MySQL & Open Source Code Quality
dozek writes "Perhaps another rung for the Open Source model of software development, eWeek reports that an independent study of the MySQL source code found it to be "in fact six times better than that of comparable commercial, proprietary code." You can read the eWeek write-up or the actual research paper (reg. required)."
Congratulations, you're the one millionth person to point out in a Slashdot comment that MySQL is not a full-strength database product.
Everyone knows this. Everyone understands this. Nobody makes claims to the contrary. It's still horribly useful to lots of people. Let's move on.
Game... blouses.
Ehrrm, here at work, we have a SQL server running, and it crashes almost daily... (management decision, you know. We techs would rather go with sth more serious like Postgresql, or Oracle. But management thinks Oracle is too expensive, and Postgresql too cheap. Go figure!).
Anyways, four weeks ago, we managed to keep it running five days in a row, but unfortunately, these 5 days contained a weekend... And sure enough, a script kiddy had to try his SQL injection skills on our server!
the speed is excellent
You must be kidding, right?
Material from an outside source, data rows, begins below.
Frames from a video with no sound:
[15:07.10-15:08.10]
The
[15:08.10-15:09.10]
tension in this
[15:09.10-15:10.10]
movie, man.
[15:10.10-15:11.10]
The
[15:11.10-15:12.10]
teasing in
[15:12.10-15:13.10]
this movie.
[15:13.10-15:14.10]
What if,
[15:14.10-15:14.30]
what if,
Even flat text files are faster! A while ago Oracle had a context where they promised a rather sizable prize to anybody who could configure SQL server in such a way that it came within 1/100's of Oracle's performance. Nobody managed to claim the prize!
and stored procedures are decent (which MySQL still lacks completely).
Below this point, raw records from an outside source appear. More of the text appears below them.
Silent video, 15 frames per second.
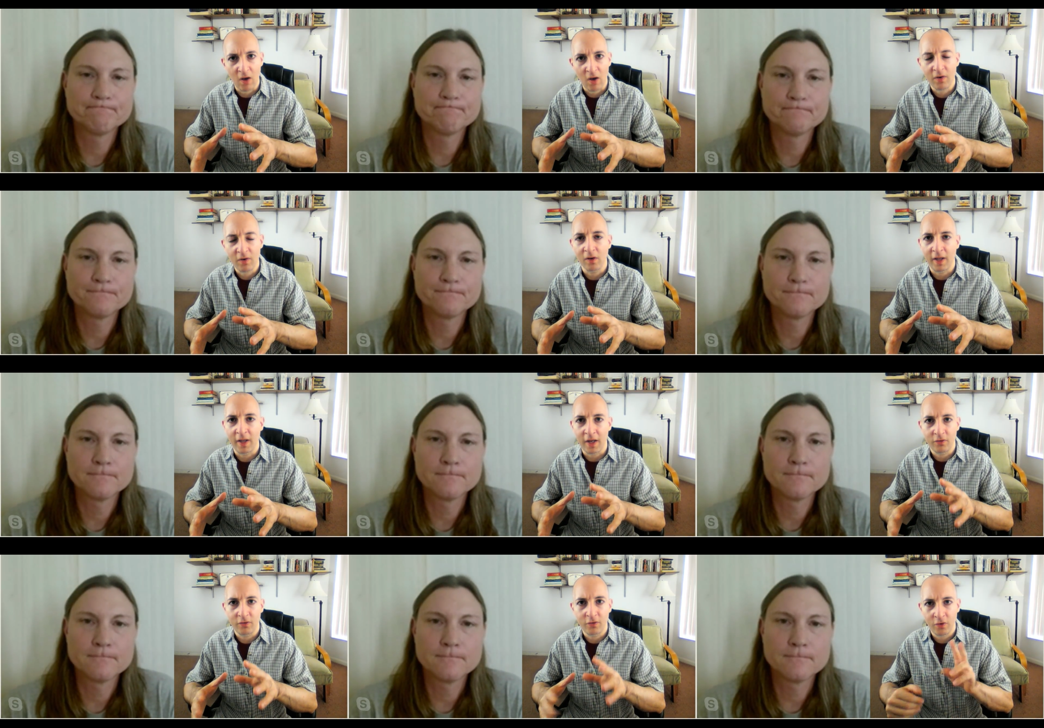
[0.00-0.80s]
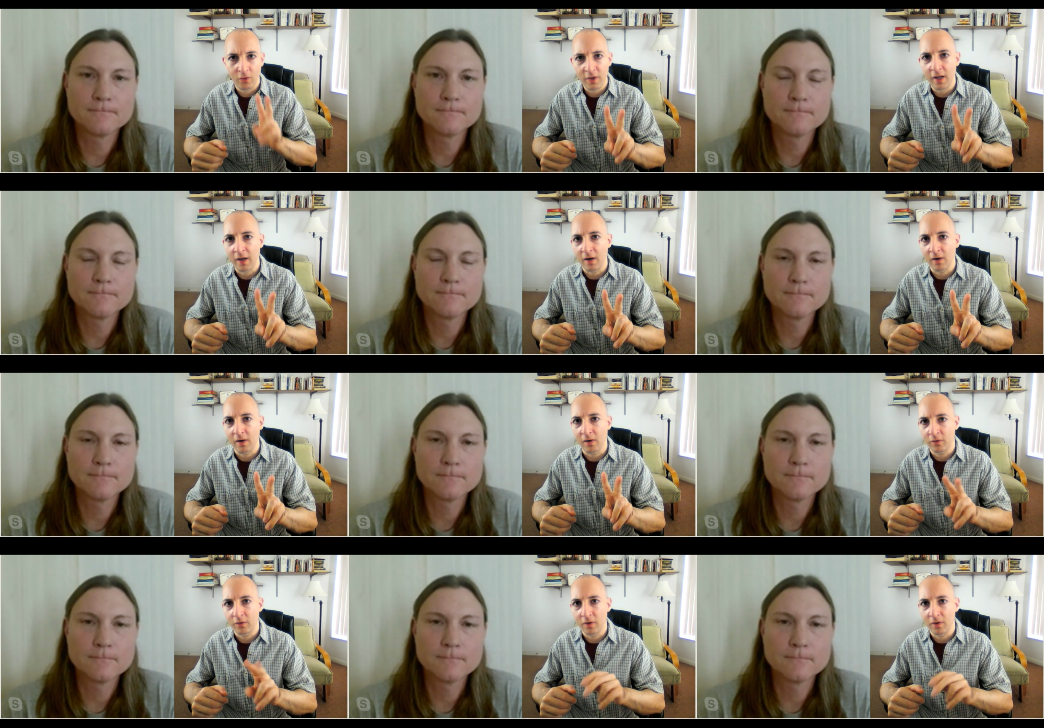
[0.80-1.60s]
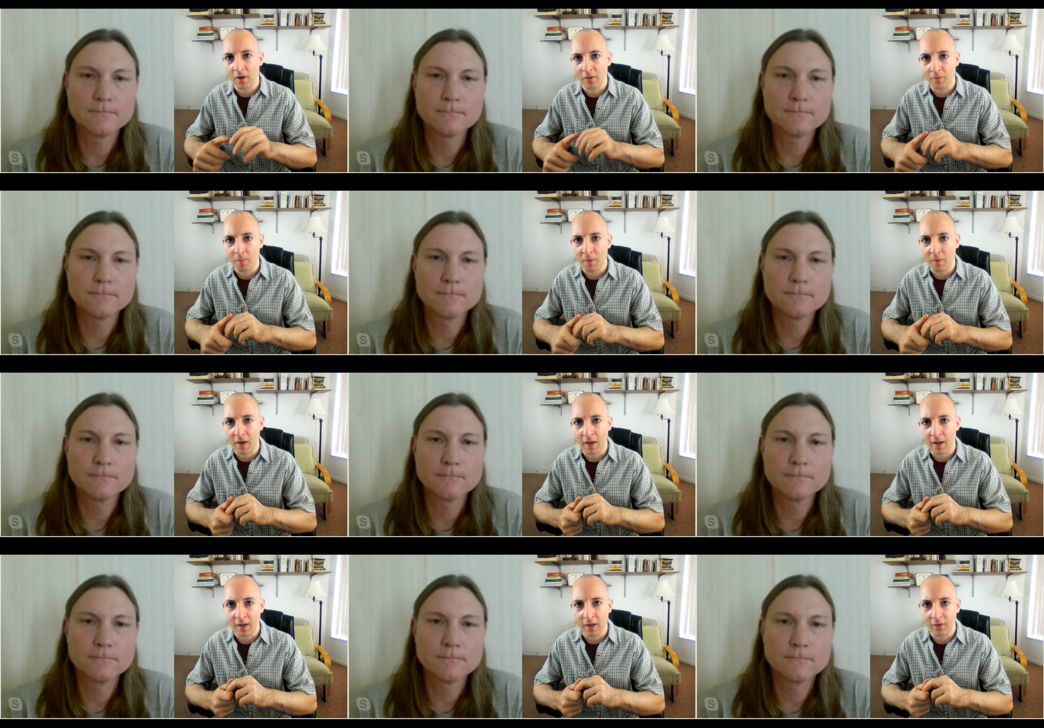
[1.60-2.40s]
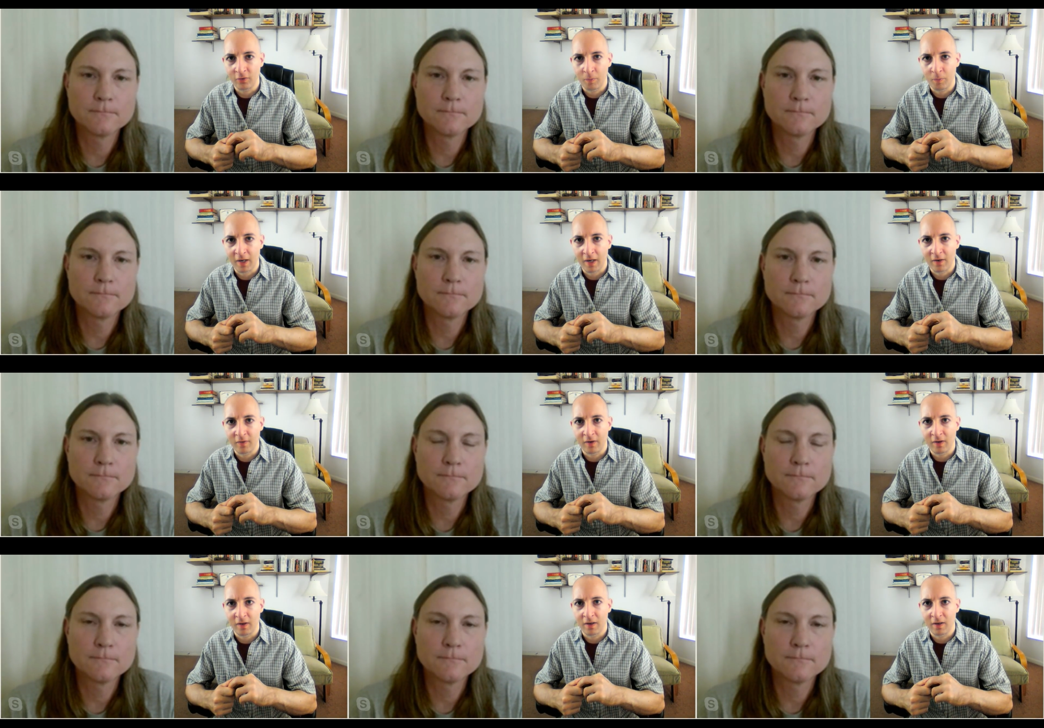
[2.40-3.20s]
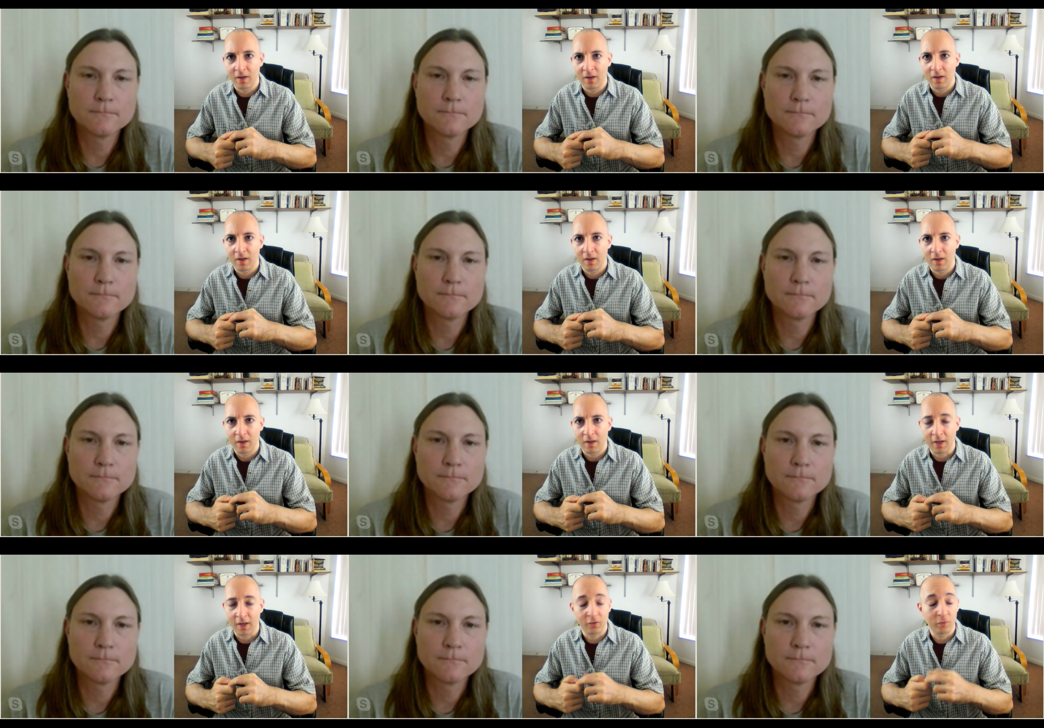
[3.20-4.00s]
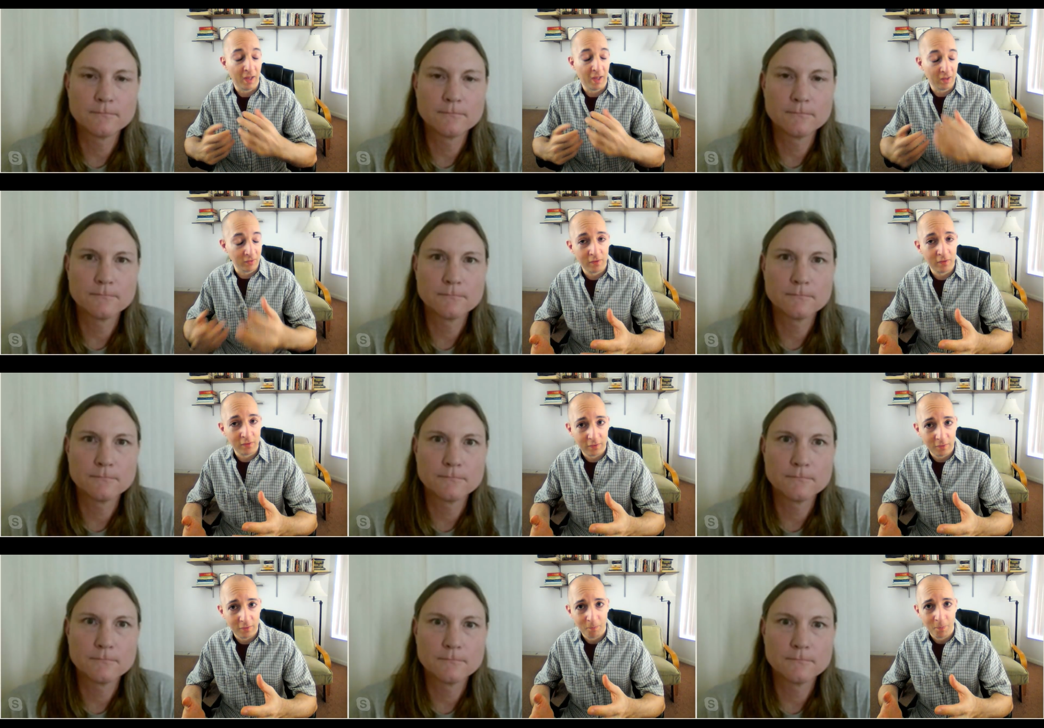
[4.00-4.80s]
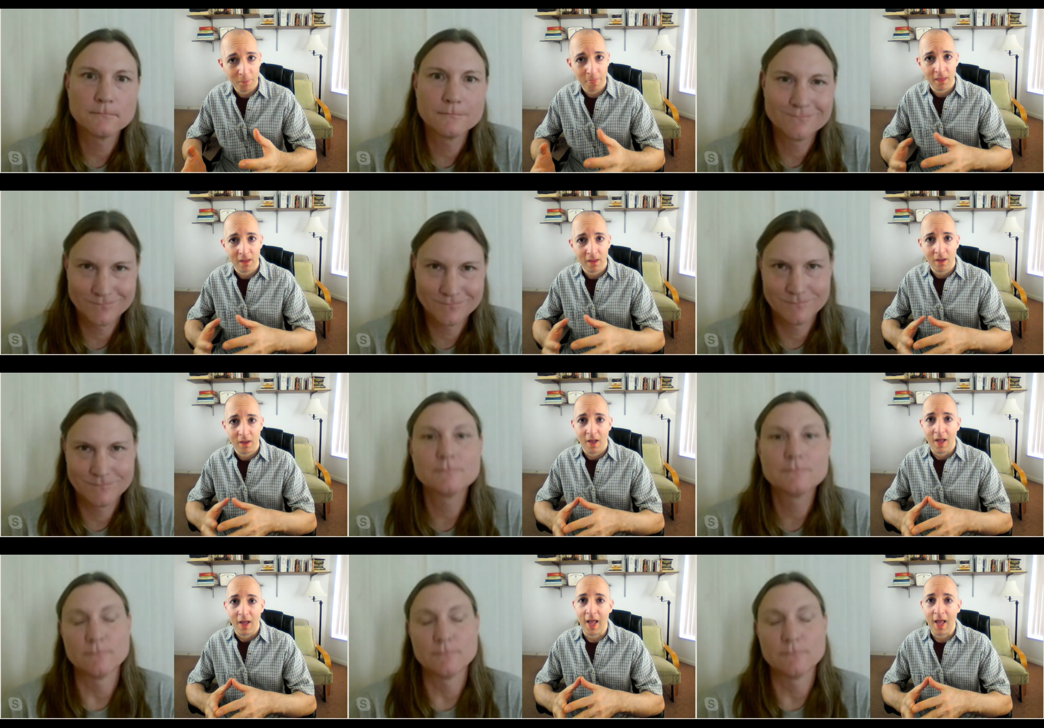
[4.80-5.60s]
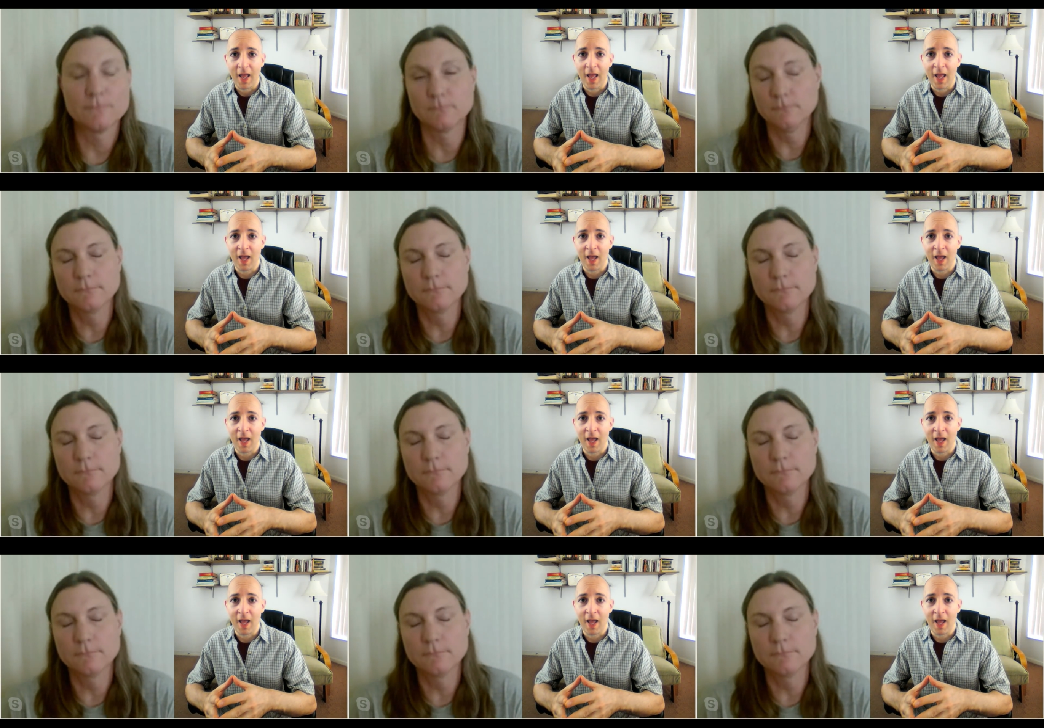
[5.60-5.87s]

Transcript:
Speaker 1: calculate two years of my expected expenses, mm-hmm.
MySQL does have stored procedures. In the older versions, they were rather hard to use, unfortunately (they had to be written in C, and interfaced with MySQL on a rather low level). However, since recently, MySQL supports Oracle and Perl stored procedures, whith a rather nice interface, not unlike Oracle's Aurora. There were a couple of mentions of the Java stored procedures on Oracle, and one of the last Linux Journals had an article on Perl stored procedures.
I didn't say that MySQL "sucks" in comparison.
You didn't use the word. Rather than saying MySQL "sucked" (which would have been relatively polite), you dared to compare it to SQL server (which is downright insulting).